— Records for processing —
>>>

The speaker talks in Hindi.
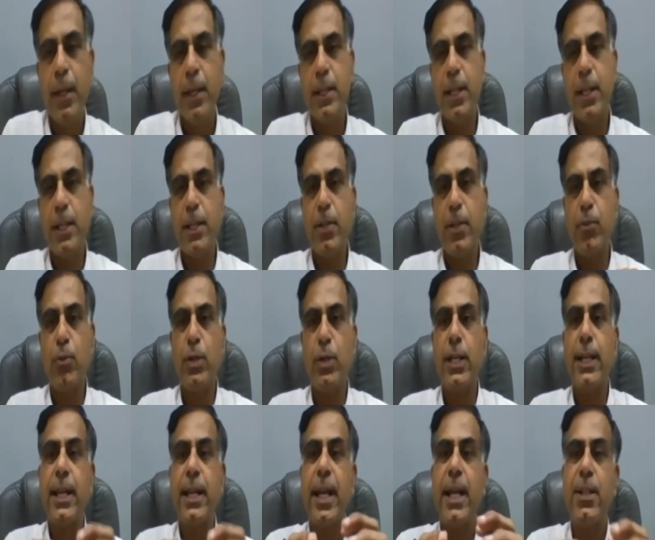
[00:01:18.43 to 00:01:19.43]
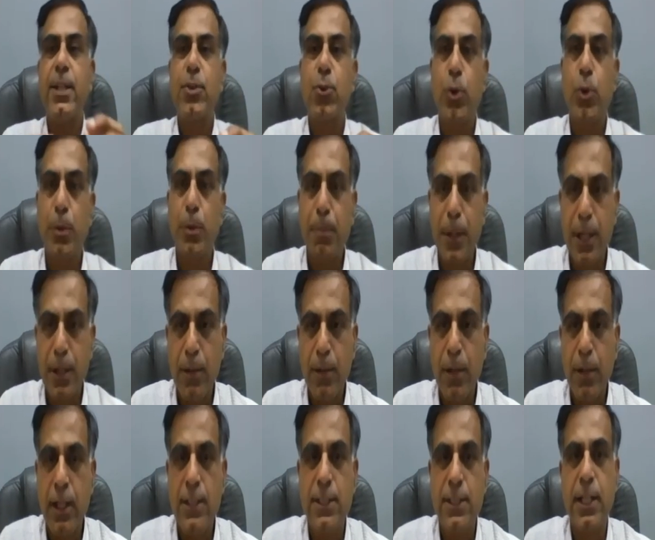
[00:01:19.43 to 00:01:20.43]
यदि उन्हें कैश कोई
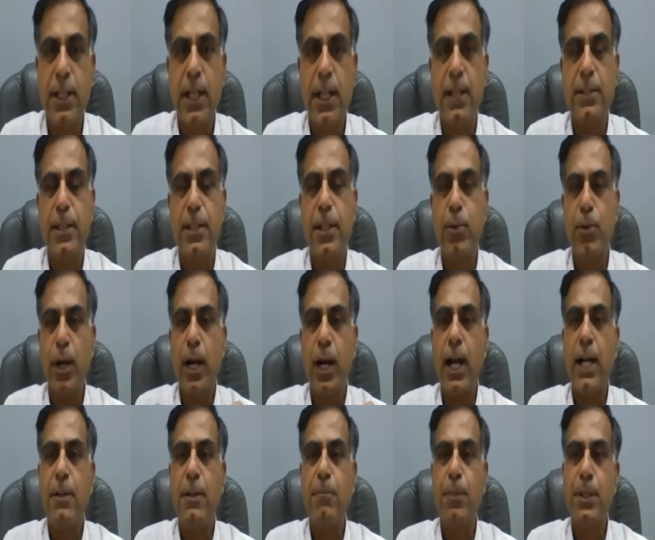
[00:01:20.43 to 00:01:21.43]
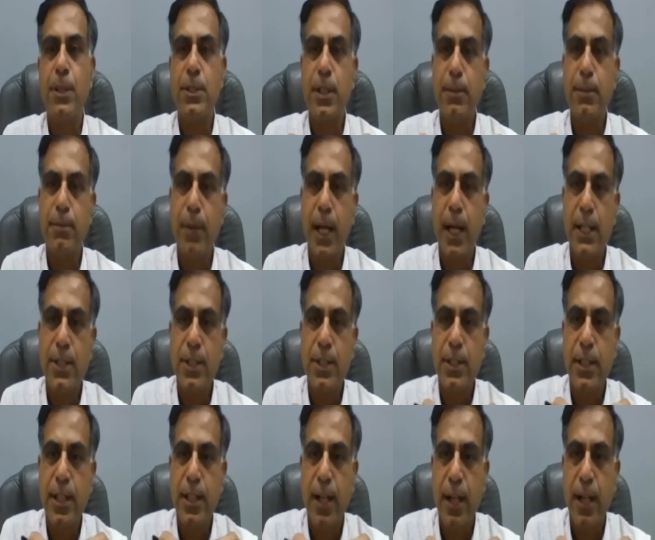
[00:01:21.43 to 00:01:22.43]
पर्टिकुलर रिसीट आती है तो 8 परसेंट
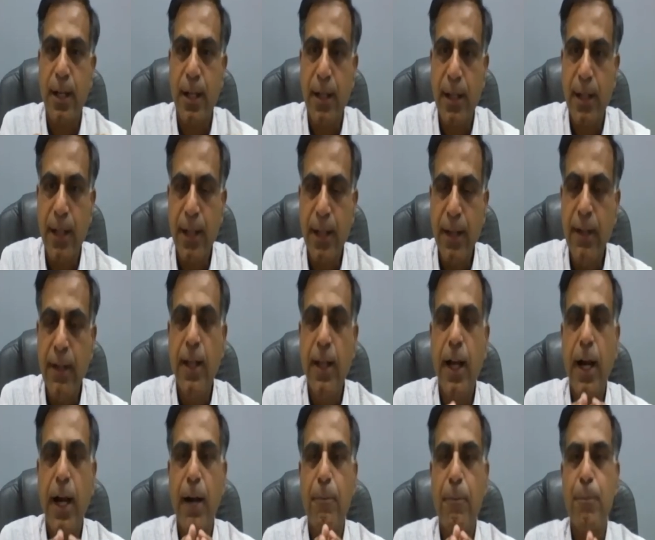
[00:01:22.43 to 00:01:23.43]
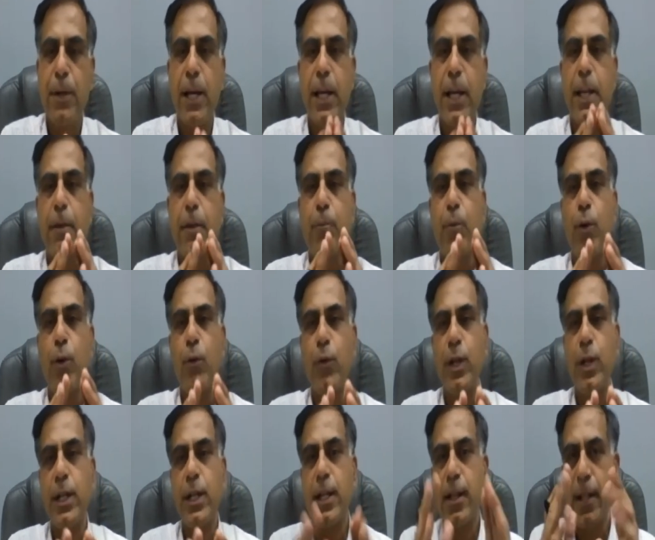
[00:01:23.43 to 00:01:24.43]
मार्जिन दिखा करके अपना एक
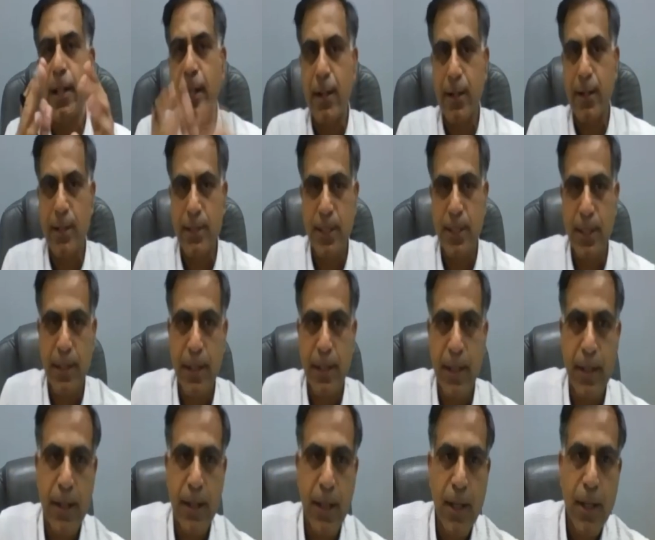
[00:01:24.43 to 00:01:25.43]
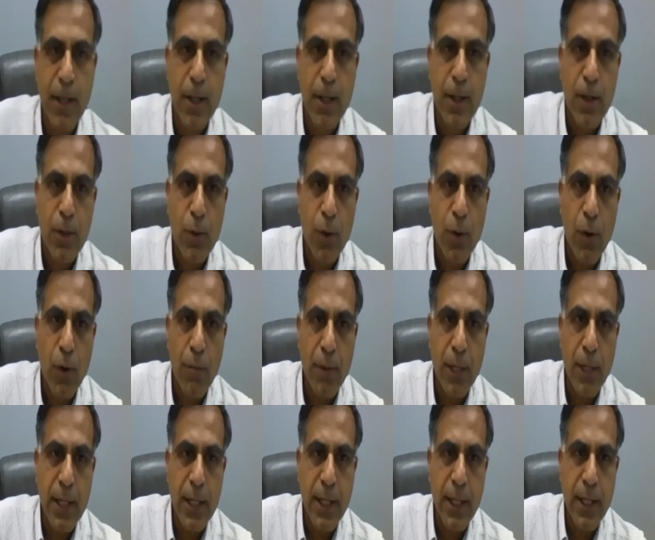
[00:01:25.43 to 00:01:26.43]
प्रॉफिट डिक्लेयर कर सकते हैं
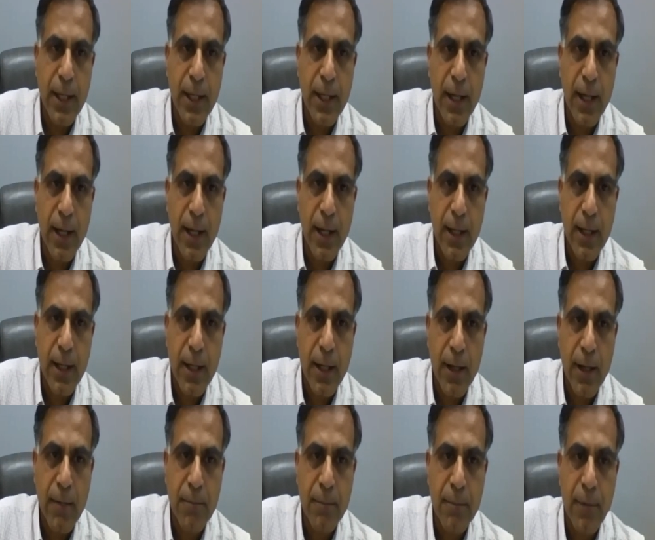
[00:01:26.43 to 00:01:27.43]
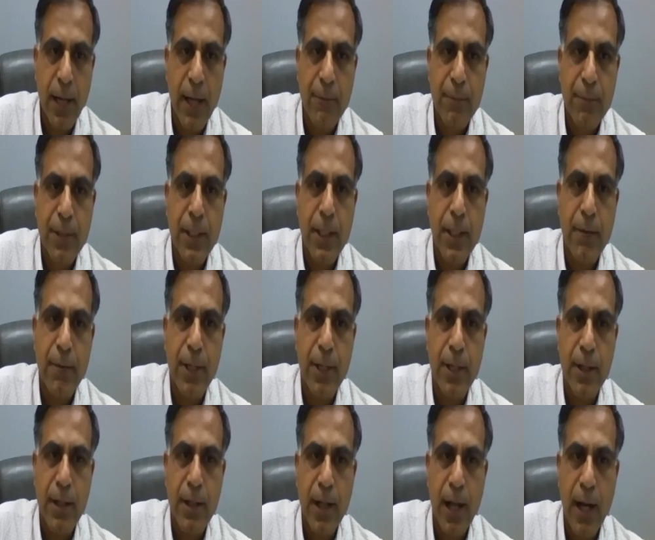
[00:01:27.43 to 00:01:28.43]
गवर्नमेंट ने यह कहा कि हम आपकी
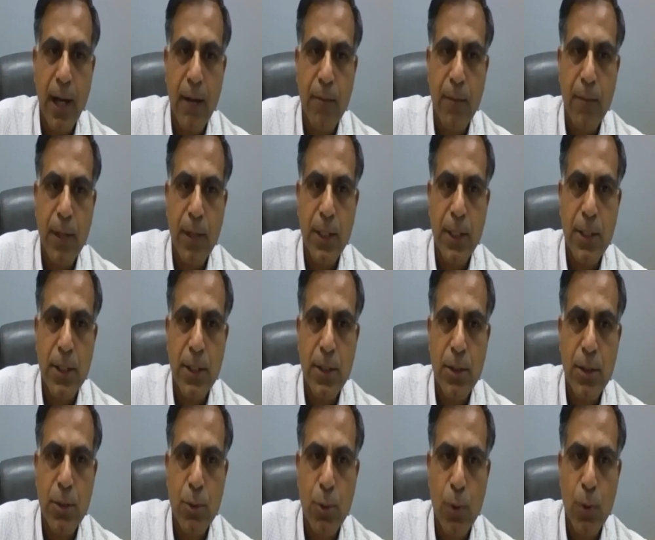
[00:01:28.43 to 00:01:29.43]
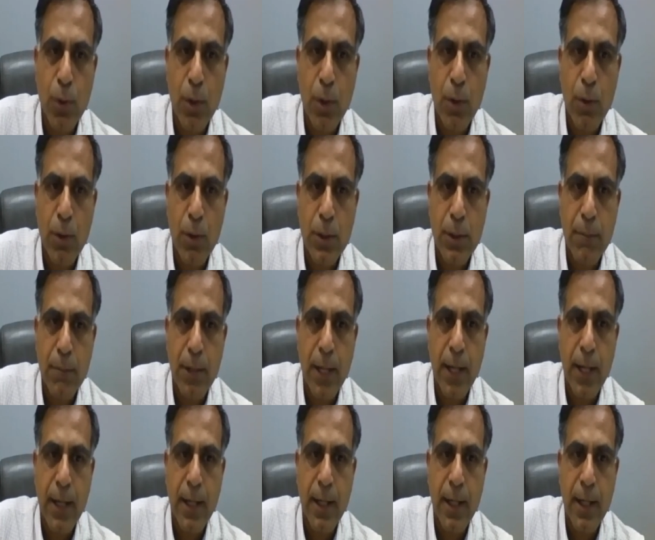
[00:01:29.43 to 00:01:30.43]
लिमिट अब इस दो करोड़ से
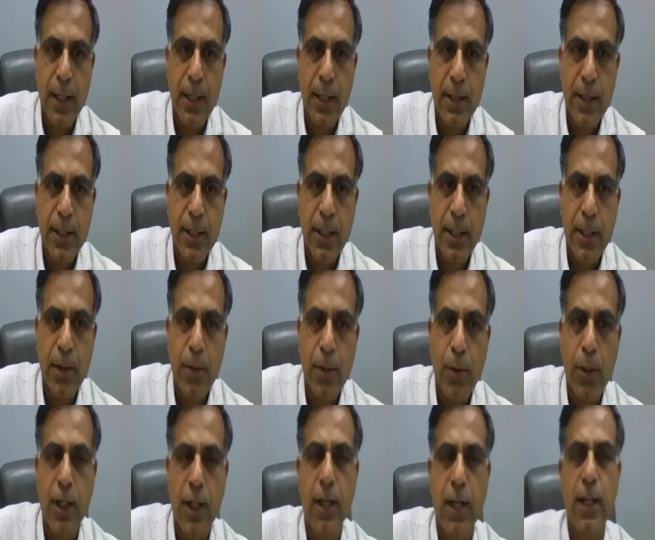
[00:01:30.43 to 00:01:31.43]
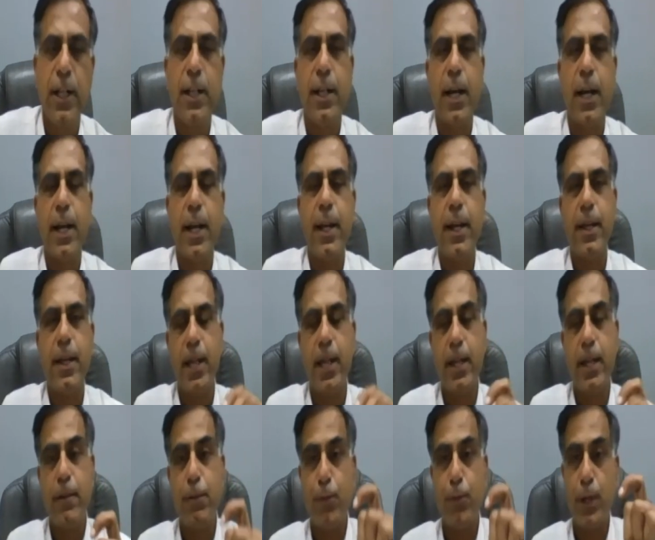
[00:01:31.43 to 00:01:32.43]
बढ़ा करके तीन करोड़ करने जा रहे हैं
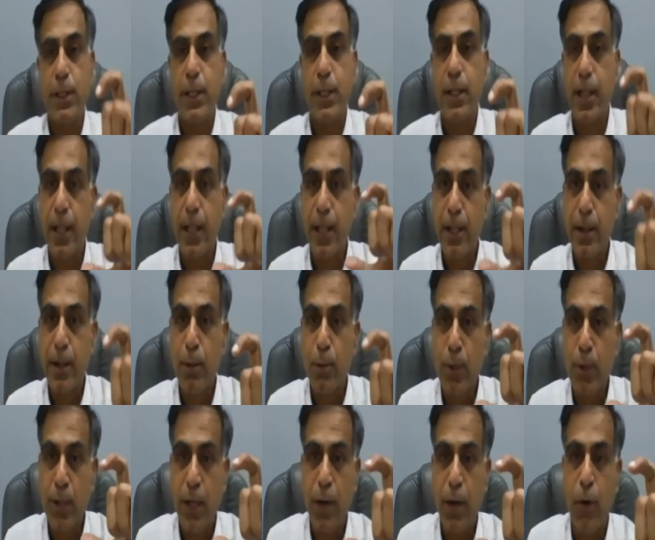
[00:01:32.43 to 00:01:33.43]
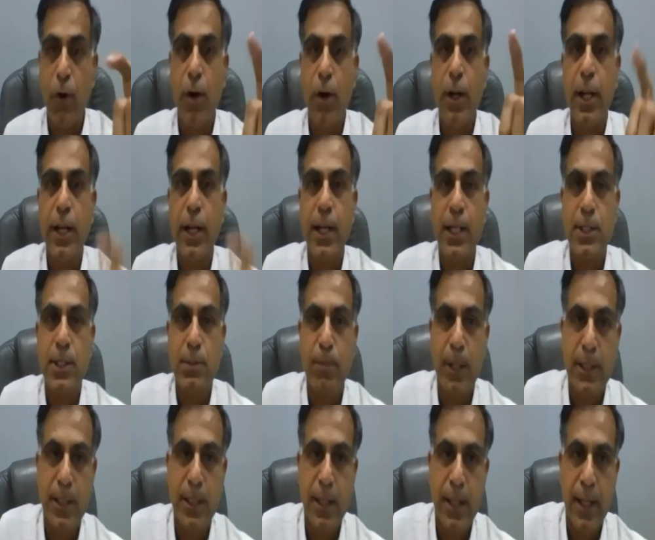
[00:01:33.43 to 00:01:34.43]
यानी फर्दर एक करोड़ का और
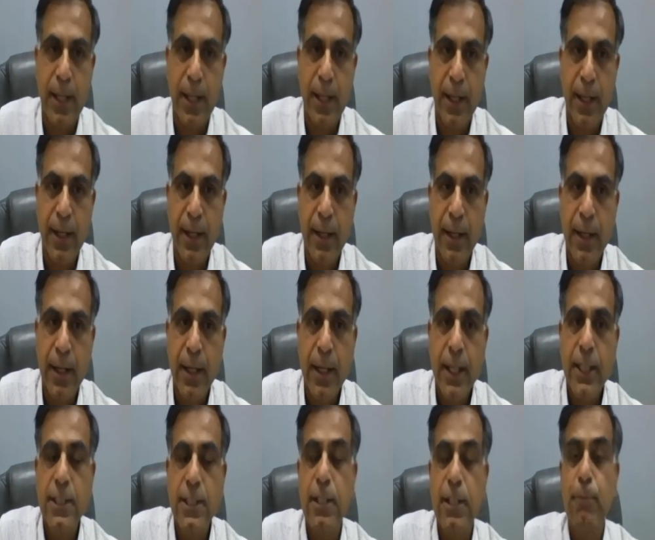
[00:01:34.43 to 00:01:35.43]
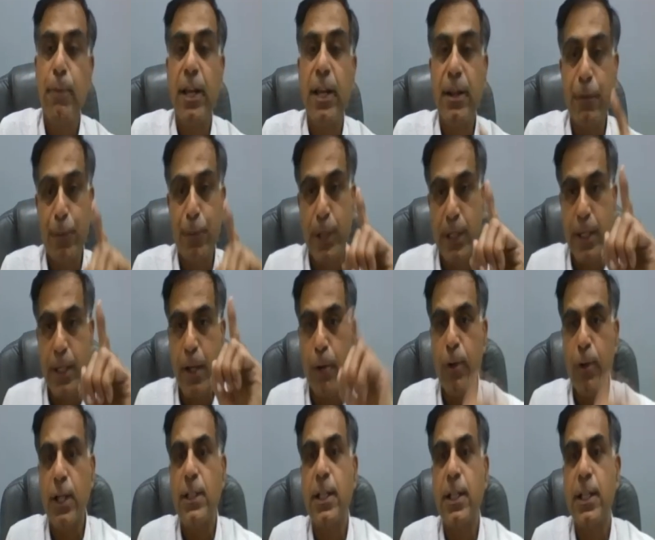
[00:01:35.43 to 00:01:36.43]
एनहांसमेंट दे रहे हैं इससे बेनिफिट क्या
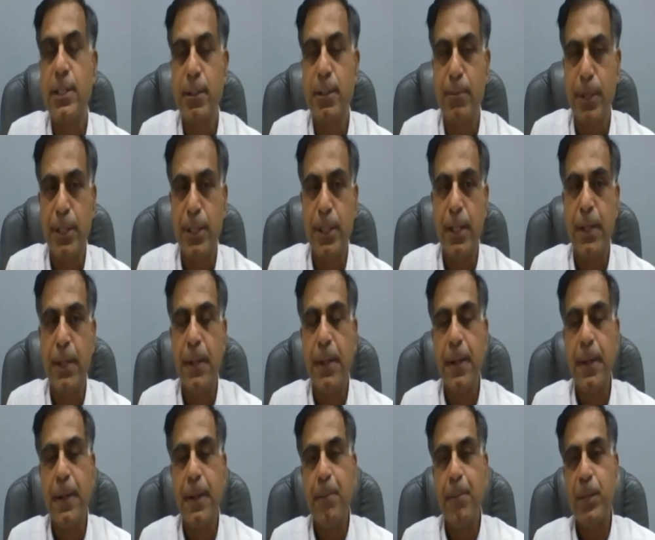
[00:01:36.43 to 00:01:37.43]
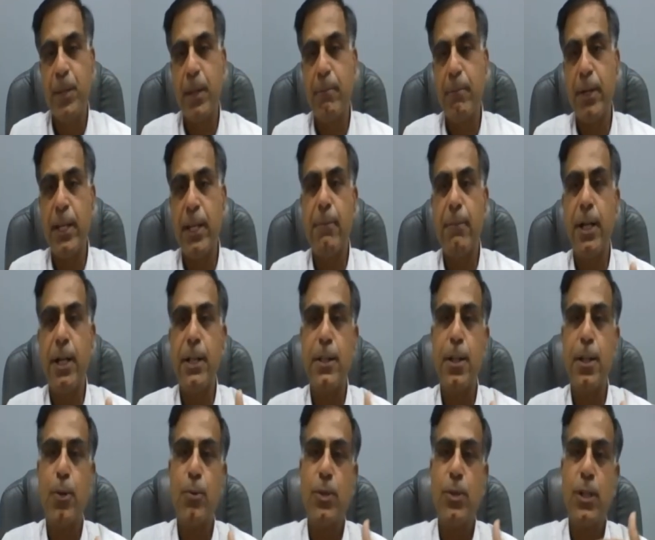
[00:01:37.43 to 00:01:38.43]
होगा जरा समझिए कि मैं ये
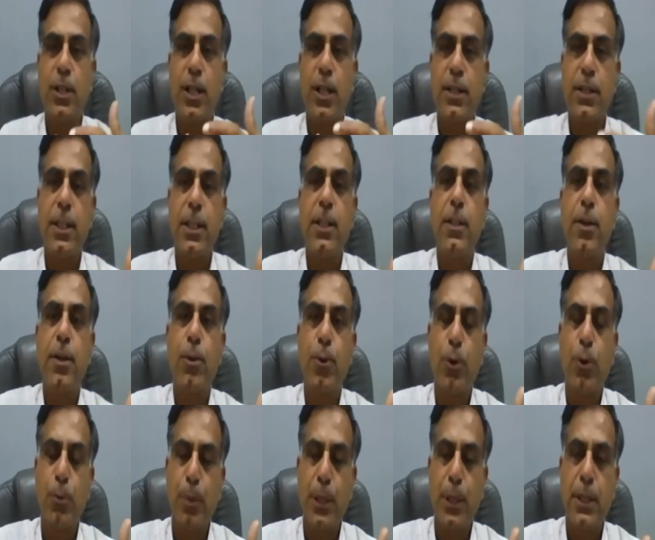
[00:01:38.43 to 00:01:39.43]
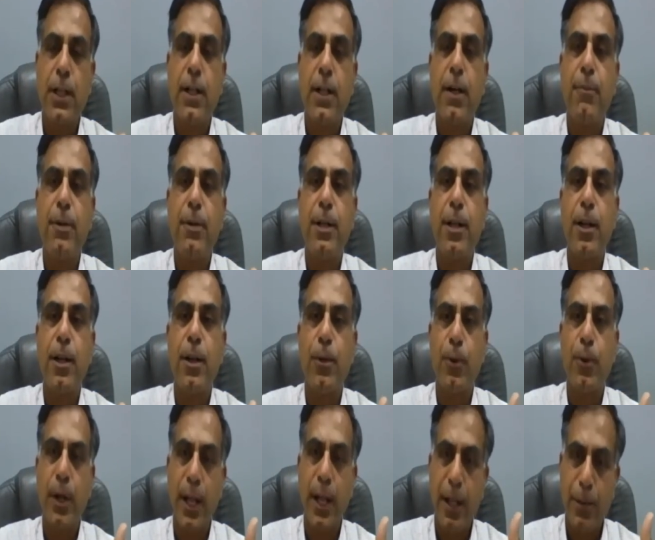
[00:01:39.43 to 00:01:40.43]
मानता हूं जिनका तीन करोड़ रुपए तक का भी
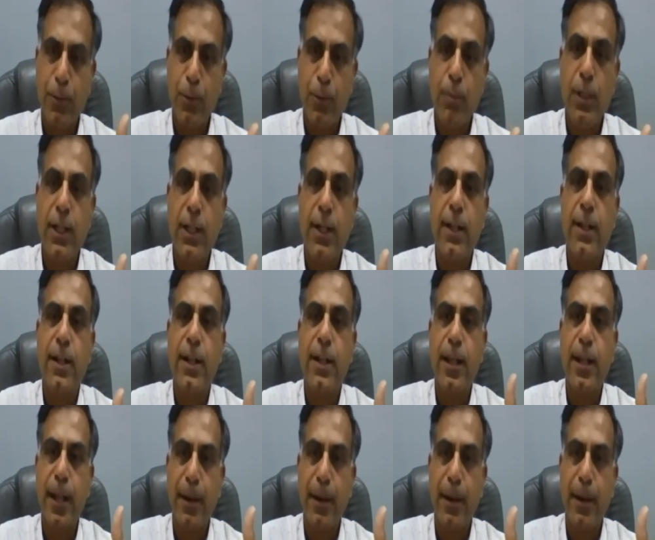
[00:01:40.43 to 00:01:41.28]
टर्नओवर है वो भी कहीं ना कहीं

<<<

— Work item —
Repeat each line above exactly. The pictures stay out.

— Exercise answer —
The speaker talks in Hindi.
[00:01:18.43 to 00:01:19.43]
[00:01:19.43 to 00:01:20.43]
यदि उन्हें कैश कोई
[00:01:20.43 to 00:01:21.43]
[00:01:21.43 to 00:01:22.43]
पर्टिकुलर रिसीट आती है तो 8 परसेंट
[00:01:22.43 to 00:01:23.43]
[00:01:23.43 to 00:01:24.43]
मार्जिन दिखा करके अपना एक
[00:01:24.43 to 00:01:25.43]
[00:01:25.43 to 00:01:26.43]
प्रॉफिट डिक्लेयर कर सकते हैं
[00:01:26.43 to 00:01:27.43]
[00:01:27.43 to 00:01:28.43]
गवर्नमेंट ने यह कहा कि हम आपकी
[00:01:28.43 to 00:01:29.43]
[00:01:29.43 to 00:01:30.43]
लिमिट अब इस दो करोड़ से
[00:01:30.43 to 00:01:31.43]
[00:01:31.43 to 00:01:32.43]
बढ़ा करके तीन करोड़ करने जा रहे हैं
[00:01:32.43 to 00:01:33.43]
[00:01:33.43 to 00:01:34.43]
यानी फर्दर एक करोड़ का और
[00:01:34.43 to 00:01:35.43]
[00:01:35.43 to 00:01:36.43]
एनहांसमेंट दे रहे हैं इससे बेनिफिट क्या
[00:01:36.43 to 00:01:37.43]
[00:01:37.43 to 00:01:38.43]
होगा जरा समझिए कि मैं ये
[00:01:38.43 to 00:01:39.43]
[00:01:39.43 to 00:01:40.43]
मानता हूं जिनका तीन करोड़ रुपए तक का भी
[00:01:40.43 to 00:01:41.28]
टर्नओवर है वो भी कहीं ना कहीं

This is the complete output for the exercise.